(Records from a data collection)
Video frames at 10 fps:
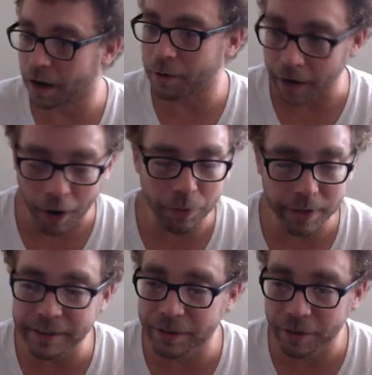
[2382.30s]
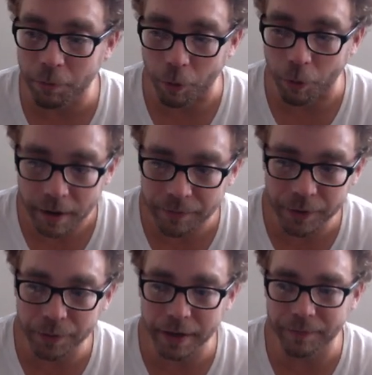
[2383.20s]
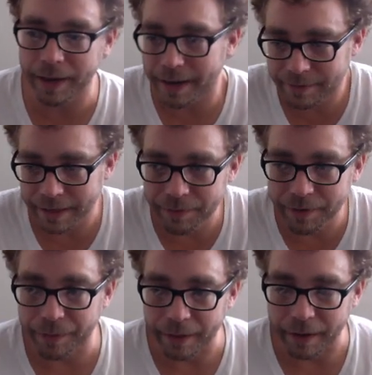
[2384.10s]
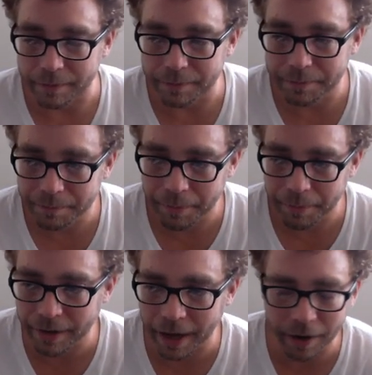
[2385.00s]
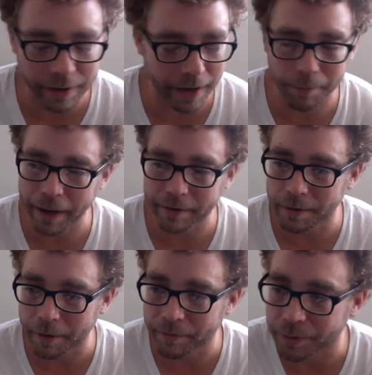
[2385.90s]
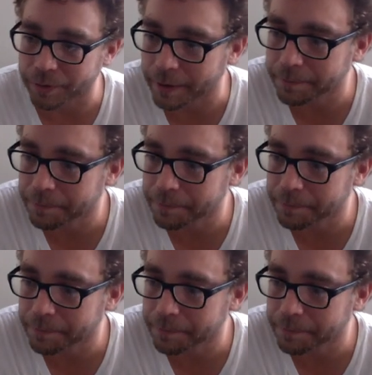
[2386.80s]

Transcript: I would like to know more if that is even a thing, because I can't imagine them ever doing that.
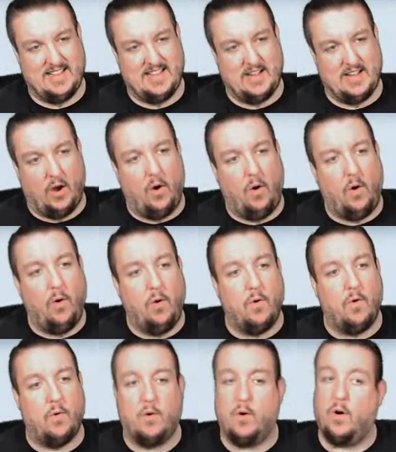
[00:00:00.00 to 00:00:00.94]

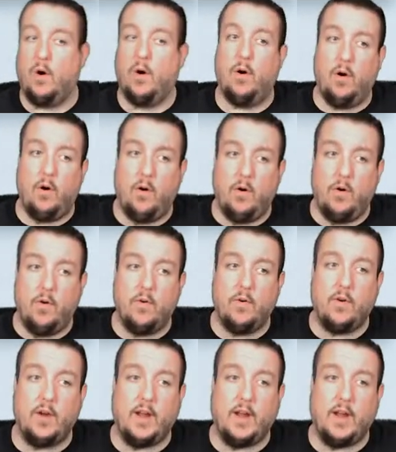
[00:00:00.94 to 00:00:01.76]
Oh, oh,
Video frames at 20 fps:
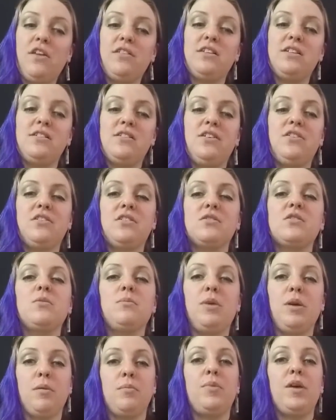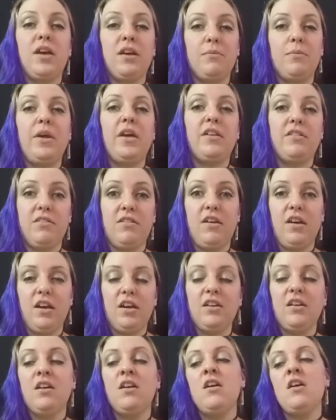Con this year, this will be a big, big
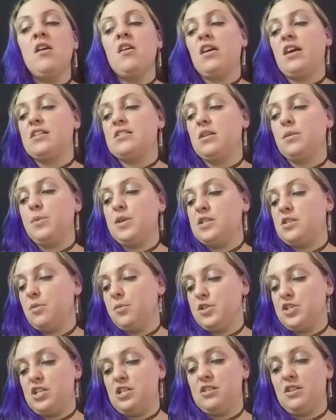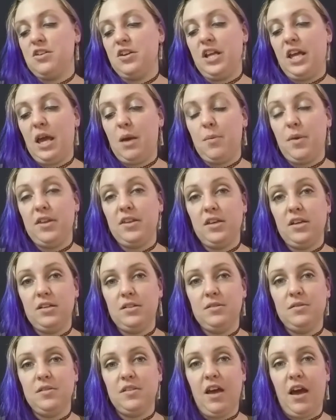thing because it'll be so much easier to get by
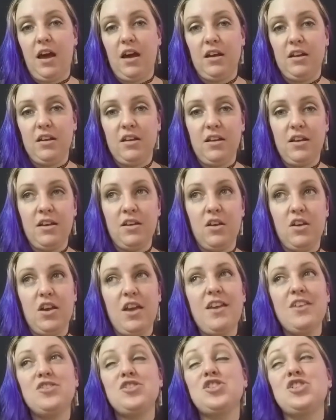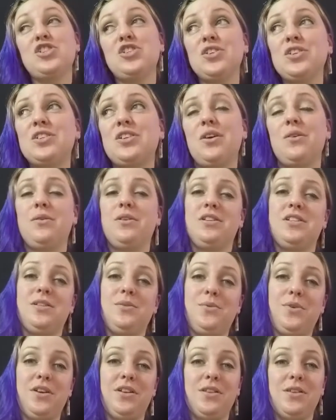then that it, it should go
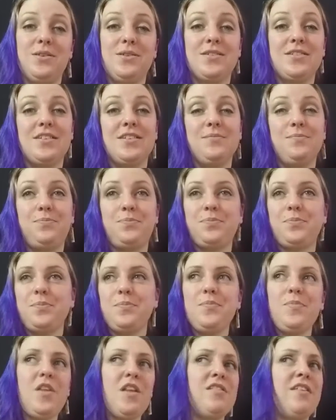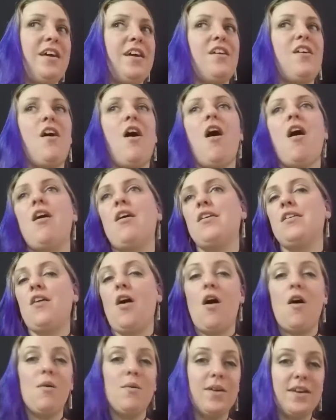into one of those like con
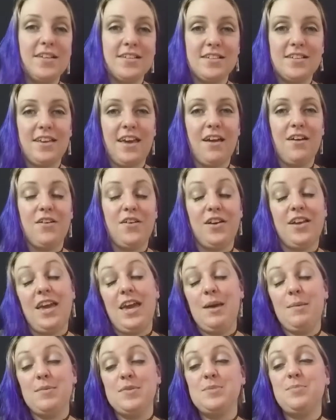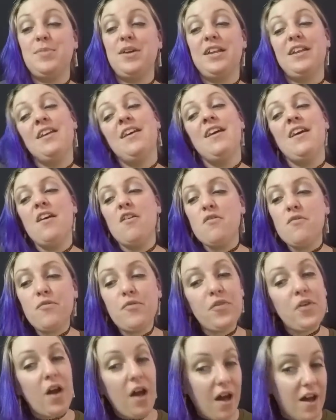always games. But
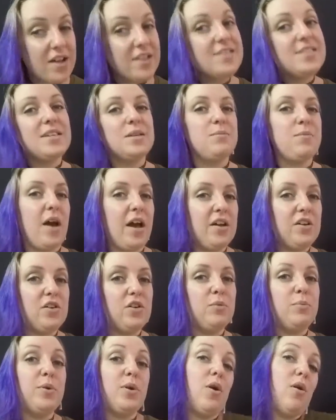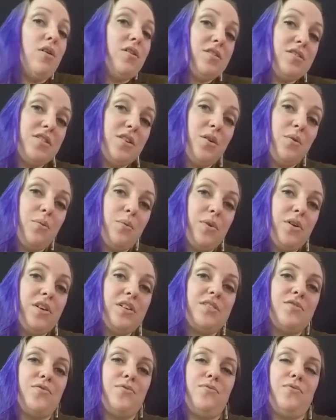for us in my group, it also
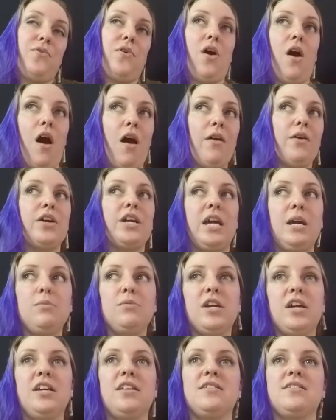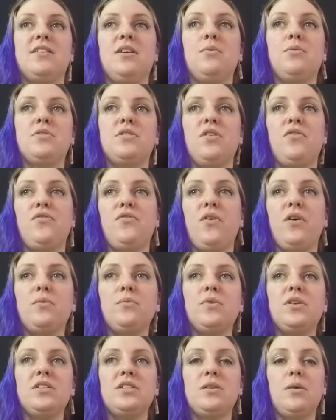worked for our game nights. It was a
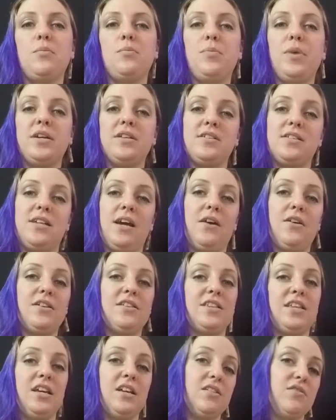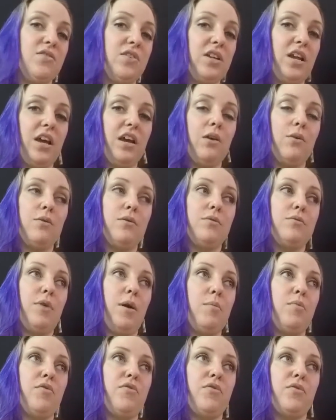fun one to bust out at the end of a night or
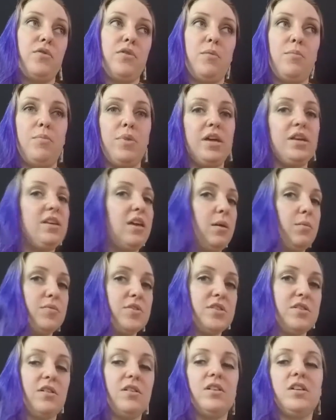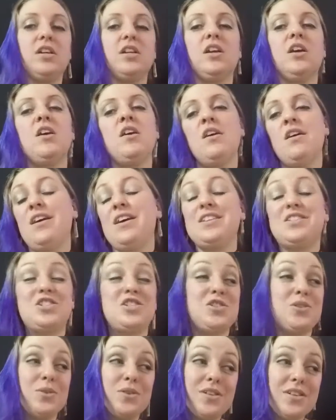right before the big game started.
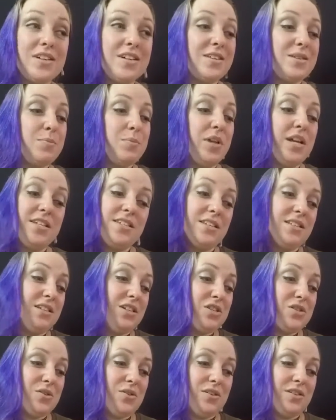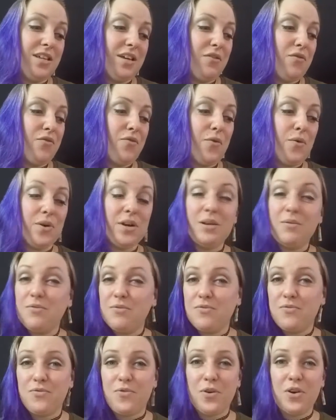It's short, it's blessedly short, like
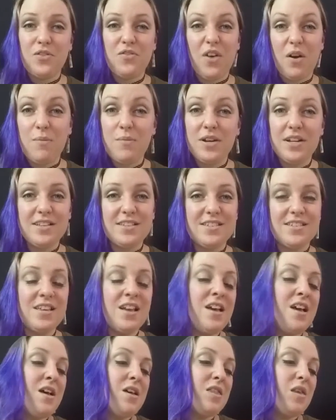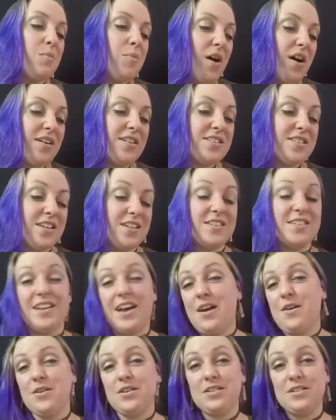40, 45 minutes. The box says an
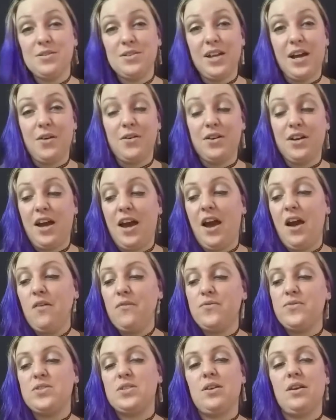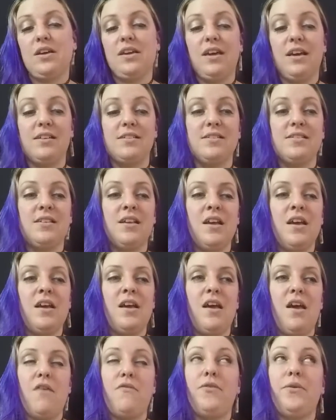hour to an hour and a half. So I guess
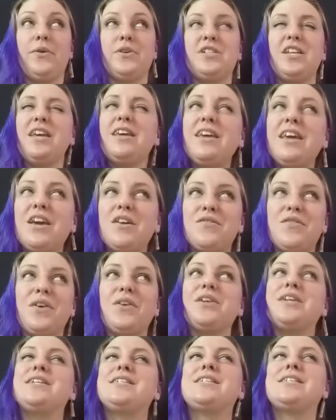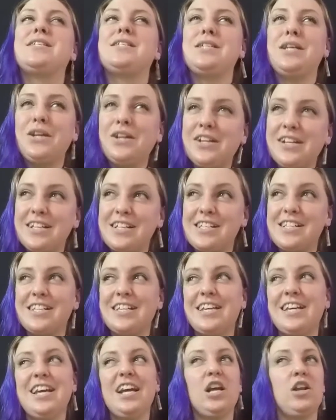if you're taking it very
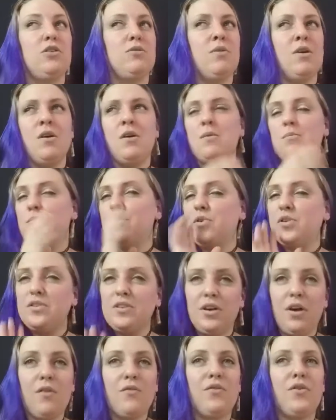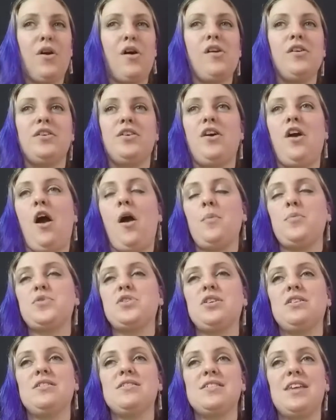seriously and mulling over all your
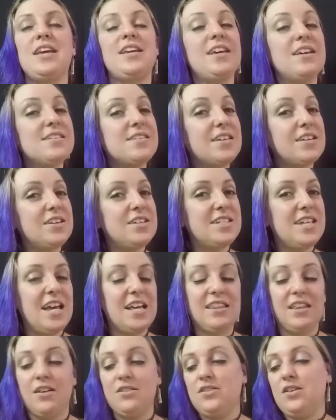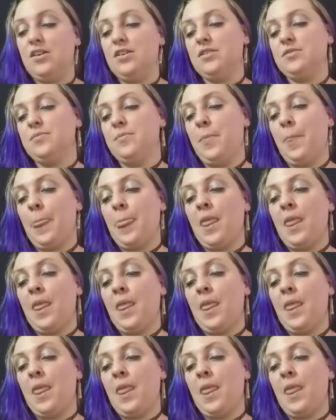options, I guess it could take that long.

» Instructions to follow: Exact output of each line above is wanted, without the pictures.

» Response to the task:
Video frames at 10 fps:
[2382.30s]
[2383.20s]
[2384.10s]
[2385.00s]
[2385.90s]
[2386.80s]

Transcript: I would like to know more if that is even a thing, because I can't imagine them ever doing that.
[00:00:00.00 to 00:00:00.94]

[00:00:00.94 to 00:00:01.76]
Oh, oh,
Video frames at 20 fps:
Con this year, this will be a big, big
thing because it'll be so much easier to get by
then that it, it should go
into one of those like con
always games. But
for us in my group, it also
worked for our game nights. It was a
fun one to bust out at the end of a night or
right before the big game started.
It's short, it's blessedly short, like
40, 45 minutes. The box says an
hour to an hour and a half. So I guess
if you're taking it very
seriously and mulling over all your
options, I guess it could take that long.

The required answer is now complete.